按特定值对python中的JSON进行排序

Question

Hello I am trying to sort the following JSON by the "data_two" field in python:

{
"1.2.3.4": {
    "data_one": 1,
    "data_two": 8,
    "list_one": [],
    "list_two": [
        "item_one"
    ],
    "data_three": "string1"
},
"5.6.7.8": {
    "data_one": 1,
    "data_two": 9,
    "list_two": [
        "item_one"
    ],
    "data_three": "string1",
    "data_four": "string2",
    "data_five": "string3"
}
}

I have tried using something like

entries = sorted(json_data['1.2.3.4'], key=lambda k: k['data_two'])

However I am not having much luck / keep getting confused. My ultimate goal is to sort all of the json entries by the "data_two" value, with the key for each entry in the JSON being a random IP like string. I am new to the world of JSON so forgive me if this is a simple question, any help would be greatly appreciated.

Thank you

Answer 1

If you have control over how the data is aggregated, it's better to have a list of dicts , and the IP would be a value inside the data dict {..., 'ip': '127.0.0.1'} , not a key in the container parent dict

Convert to a container that preserves element order

You can only sort a structure that maintains elements order, like a list eg there are dict implementation that maintain order like OrderedDict eg

You can always convert to those (might not be your first choice if slow/big data)

Converting to a list [(key, value), ...] or list [value, ...]

A possible way is to retrieve all values in the dict and then return a list of those values, sorted by your field of choice

You can also sort the (key, value) returned by ips_data.items() , but that's going to create a new list. key being the IP, and value being the IP data

sorted_list_of_keyvalues = sorted(ips_data.items(), key=item[1]['data_two'])

The list above in the form of [(key1, value1), (key2, value2), ...]

You can also pluck the values and remove the keys

sorted_list_of_values = [item[1] for item in sorted_list_of_keyvalues]

This list is in the form of [value1, value2, ...]

Note that you might think that you can sort by just value instead of (key. value), but your data has the IP in they key and you might want to keep that.

Converting to an OrderedDict

If you absolutely want to keep the structure as a dict, you can use an OrderedDict

from collections import OrderedDict
ordered_items = sorted(ips_data.items(), key=lambda item: item[1]['data_two'])
ordered_ips_data_dict = OrderedDict(ordered_items)

The ordered dict behaves just like a dict, but keys and items iteration will maintain the order of elements.

Or, Keep a sorted list of keys, and process in that order

Or alternatively, you can sort the keys of that dict into a list, then you can process the dict in that order.
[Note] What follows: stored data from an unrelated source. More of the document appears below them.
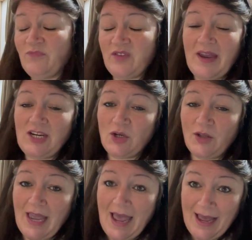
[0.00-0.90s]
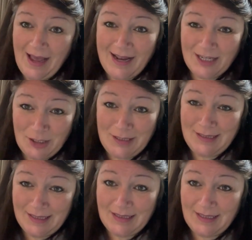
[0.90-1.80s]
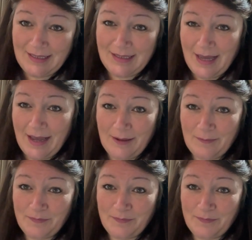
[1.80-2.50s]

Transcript: to make sure the air actually still is there.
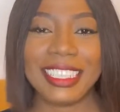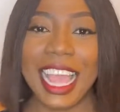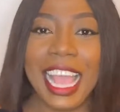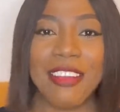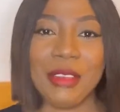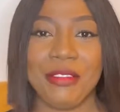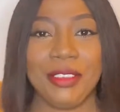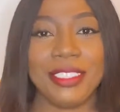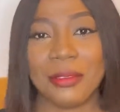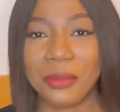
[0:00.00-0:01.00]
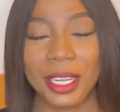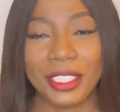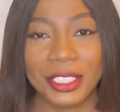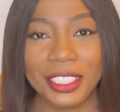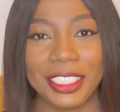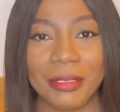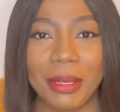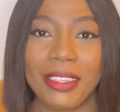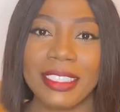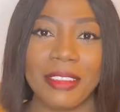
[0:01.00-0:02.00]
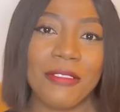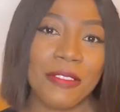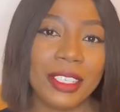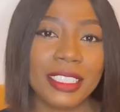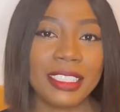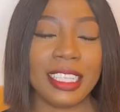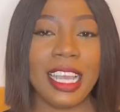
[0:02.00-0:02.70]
I have my first impression about the first,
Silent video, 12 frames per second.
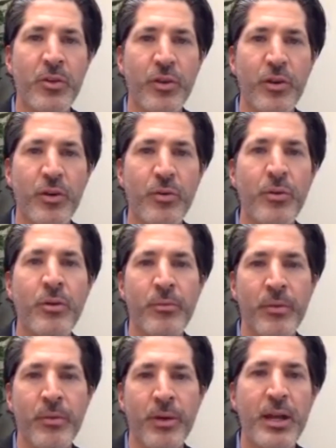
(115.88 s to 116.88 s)
So
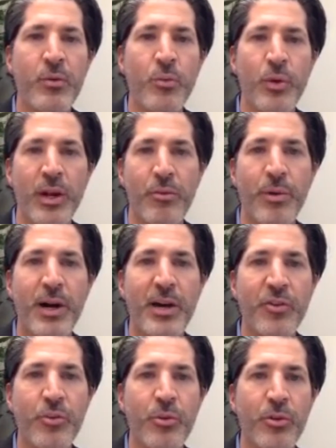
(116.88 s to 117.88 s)
again, whenever
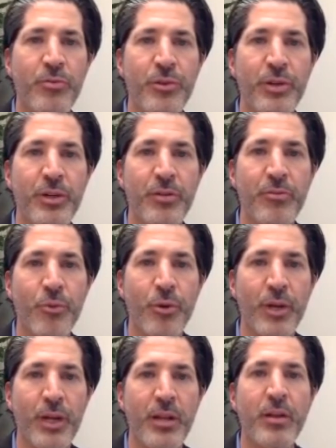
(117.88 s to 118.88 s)
possible, if you can
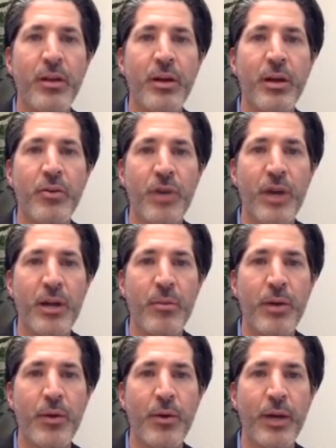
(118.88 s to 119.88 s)
afford it, uh, try to
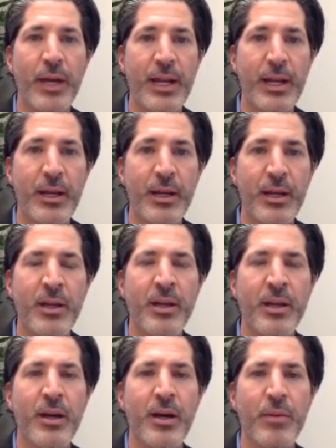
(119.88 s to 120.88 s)
buy organic
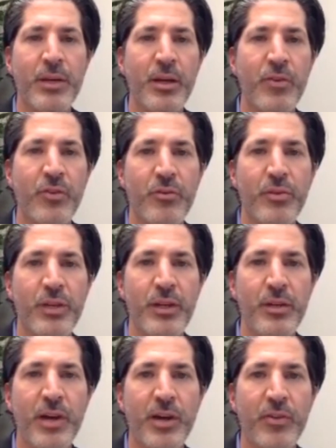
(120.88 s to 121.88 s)
uh, because of
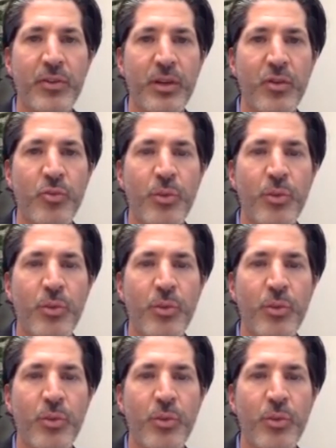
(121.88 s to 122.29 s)
the toxic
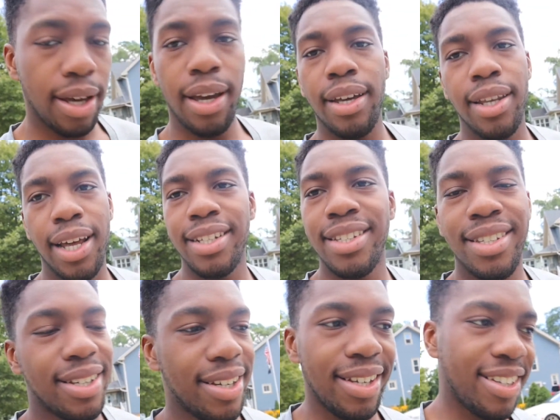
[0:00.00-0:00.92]
and
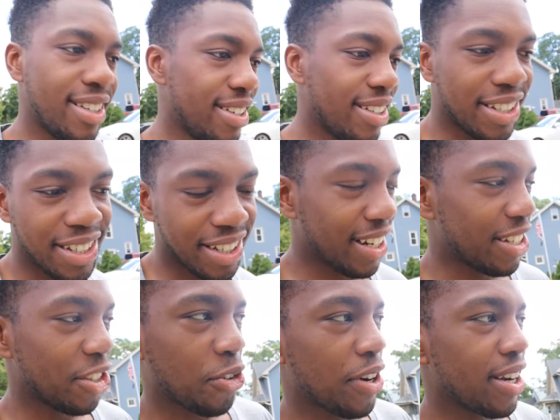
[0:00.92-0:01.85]
that's
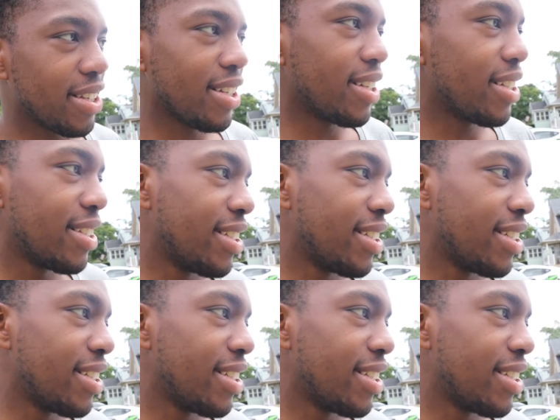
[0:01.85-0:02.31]
crazy.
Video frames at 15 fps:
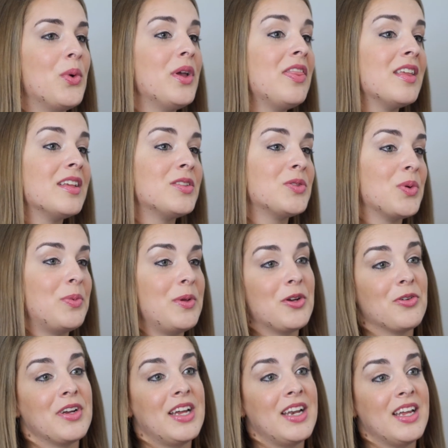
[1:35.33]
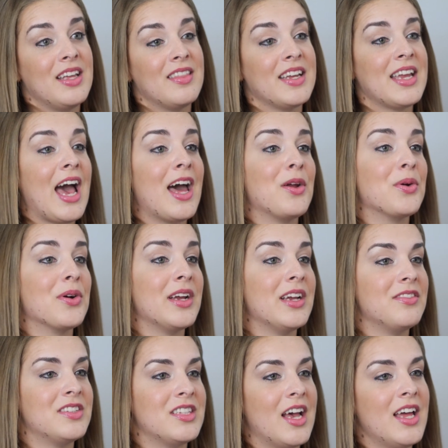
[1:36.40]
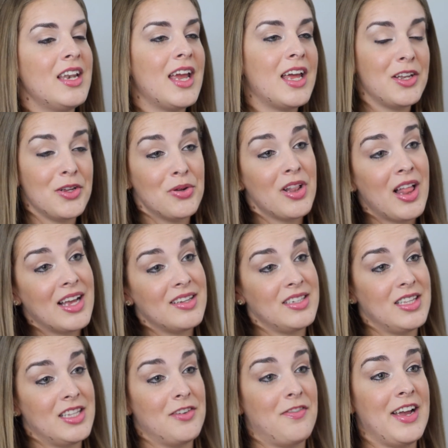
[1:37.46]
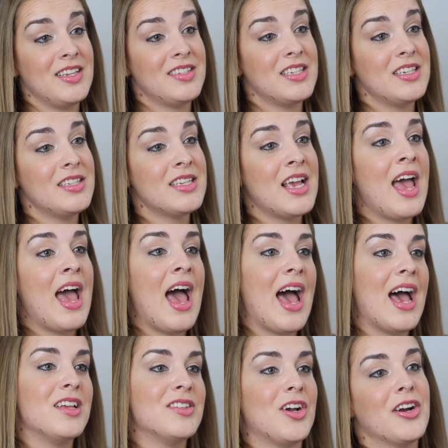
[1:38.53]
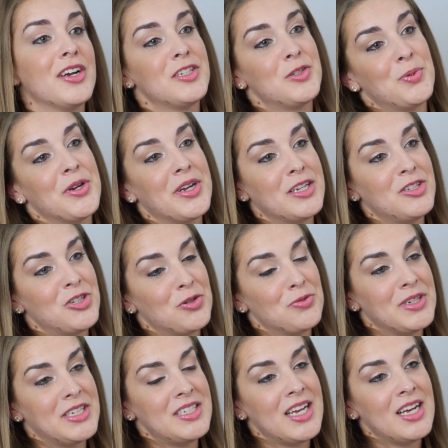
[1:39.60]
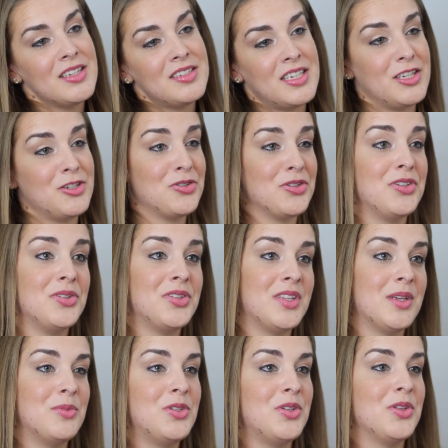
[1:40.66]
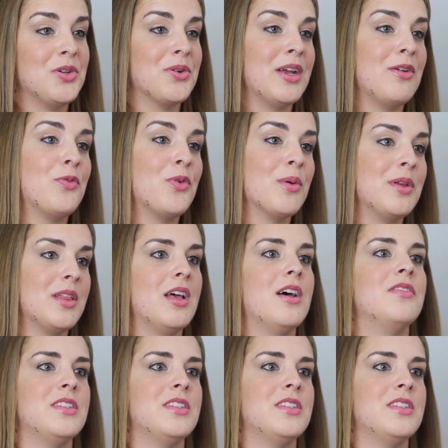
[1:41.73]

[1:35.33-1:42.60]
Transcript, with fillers: With this, we'll be creating the category of sun and utilizing the devices as our experiential retail to introduce them to the great formula of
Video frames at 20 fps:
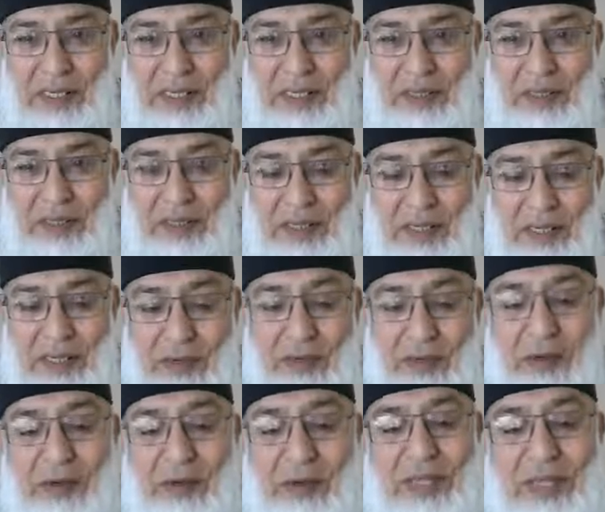you see, a
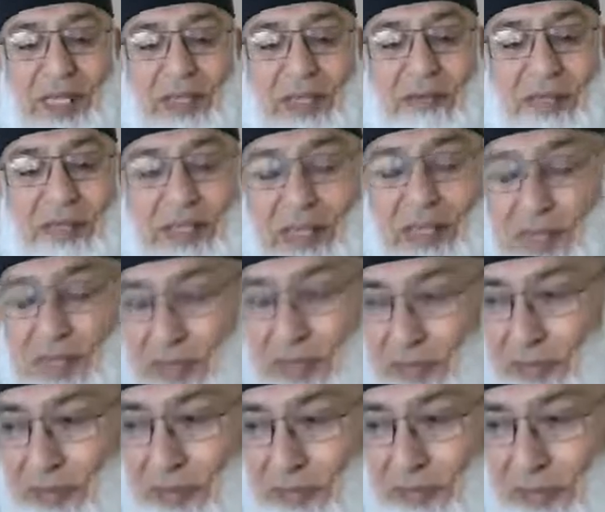raw thing which are
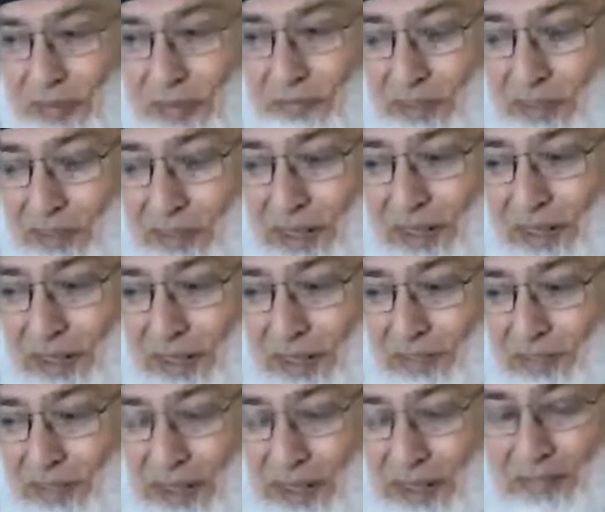used for the production
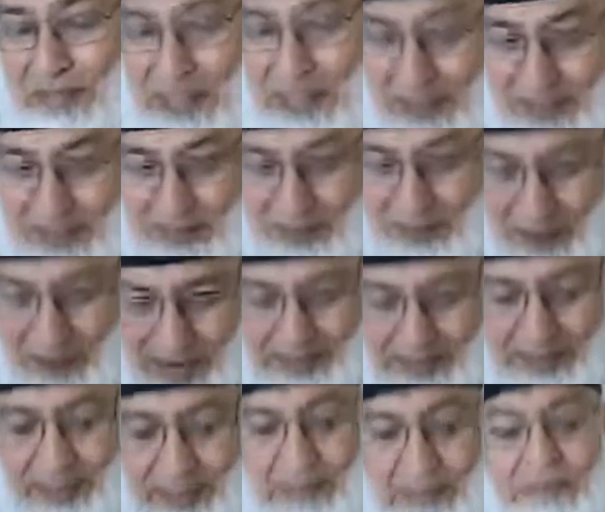of something in the
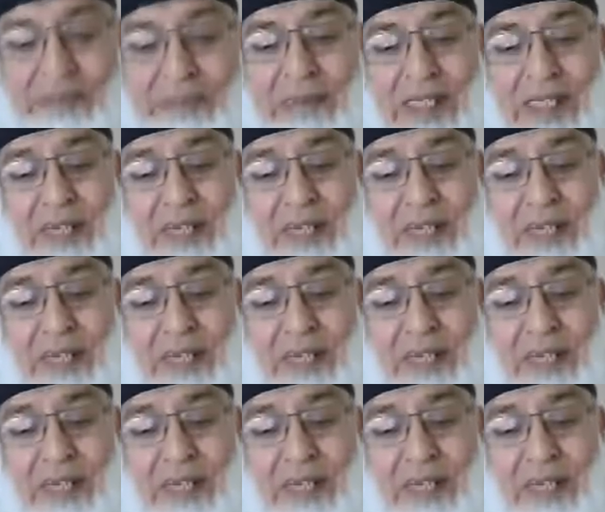factory,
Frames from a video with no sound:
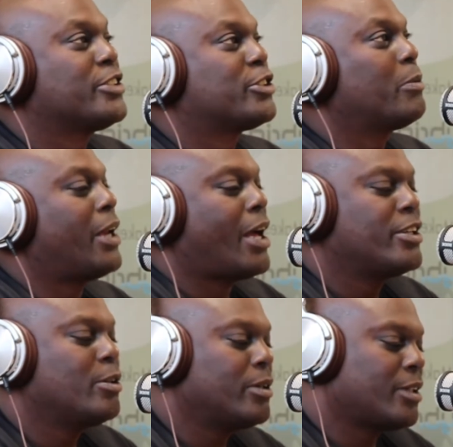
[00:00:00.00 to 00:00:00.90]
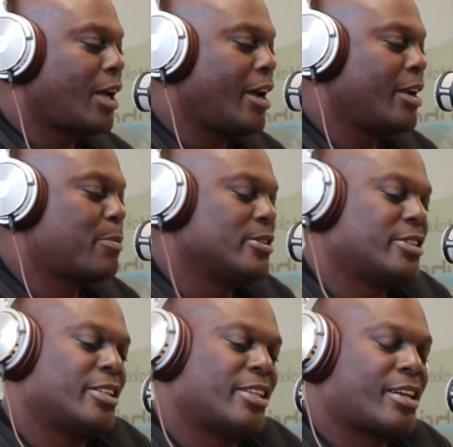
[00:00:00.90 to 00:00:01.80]
Joe, man. You know what? I appreciate
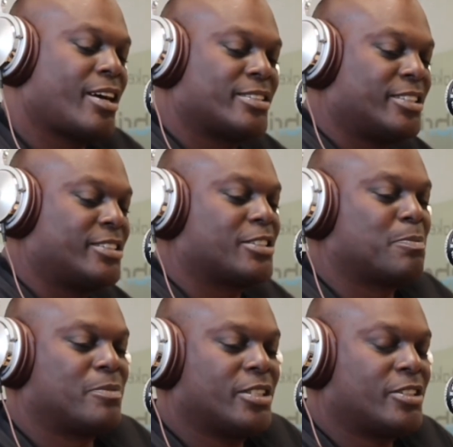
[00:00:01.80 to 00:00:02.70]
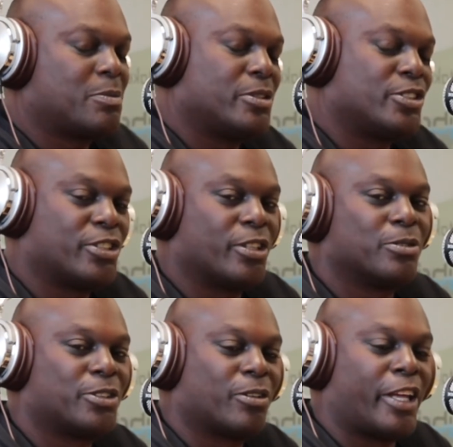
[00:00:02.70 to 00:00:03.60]
that, guys. This has been Joe
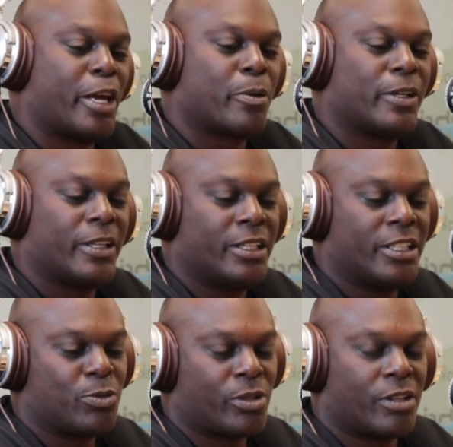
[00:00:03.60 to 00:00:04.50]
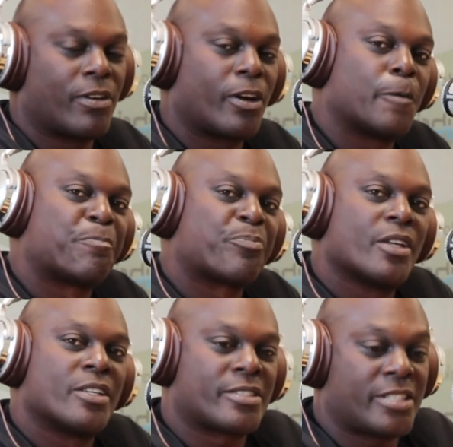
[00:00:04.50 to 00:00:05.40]
Lambert, and he's one of our
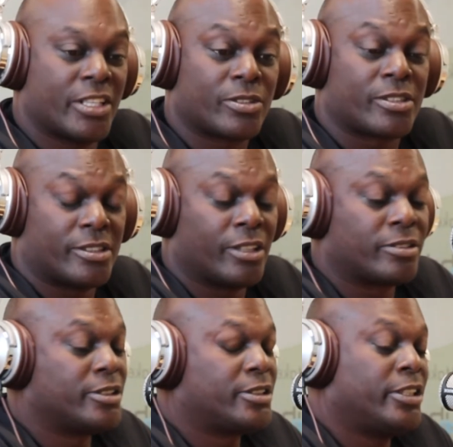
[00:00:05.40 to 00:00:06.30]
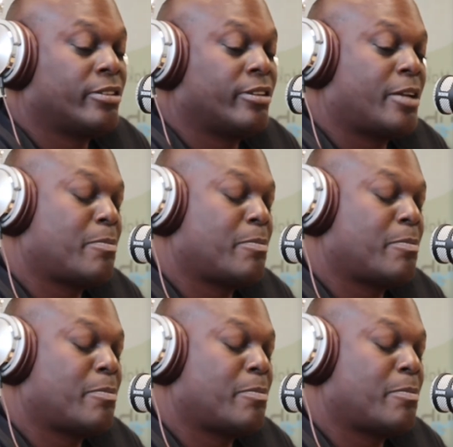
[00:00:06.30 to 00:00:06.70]
sales consultants here at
Advantage is you don't have to copy/convert the data

>>> ips_data = {
... "1.2.3.4": {
...     "data_one": 1,
...     "data_two": 8,
...     "list_one": [],
...     "list_two": [
...         "item_one"
...     ],
...     "data_three": "string1"
... },
... "5.6.7.8": {
...     "data_one": 1,
...     "data_two": 9,
...     "list_two": [
...         "item_one"
...     ],
...     "data_three": "string1",
...     "data_four": "string2",
...     "data_five": "string3"
... }
... }
>>> ips_data.keys()
['1.2.3.4', '5.6.7.8']
>>> ips = ips_data.keys()

Now you can sort the keys by the field data_two

>>> sorted_ips = sorted(ips, key=lambda ip: ips_data[ip]['data_two'], reverse=True)
>>> sorted_ips
['5.6.7.8', '1.2.3.4']

Having sorted keys, you can do what you want to your dict, in that sorted keys order, eg processing it in this order might be more efficient than copying the dict into a new structure like a list

# Trivial example of processing that just puts the values into a list   
>>> [ips_data[ip] for ip in sorted_ips]
[{'data_three': 'string1', 'data_two': 9, 'data_five': 'string3', 'data_four': 'string2', 'list_two': ['item_one'], 'data_one': 1}, {'list_two': ['item_one'], 'data_two': 8, 'data_one': 1, 'data_three': 'string1', 'list_one': []}]
>>> 

Answer 2

It looks like what you tried was really close. Below will get you a sorted list of tuples, with the key in the 0th position and the value (which is a dictionary) in the 1st position. You should be able to use this to do what you'd like afterward.

entries = sorted(json_data.items(), key=lambda items: items[1]['data_two'])

So for example

{ "k1": {"data_one": 1, "data_two": 50 ...}, "k2": {"data_one": 50, "data_two": 2}}

would result in:

[("k2", {..."data_two": 2...}), ("k1", {..."data_two": 50...})]

Hope that helps!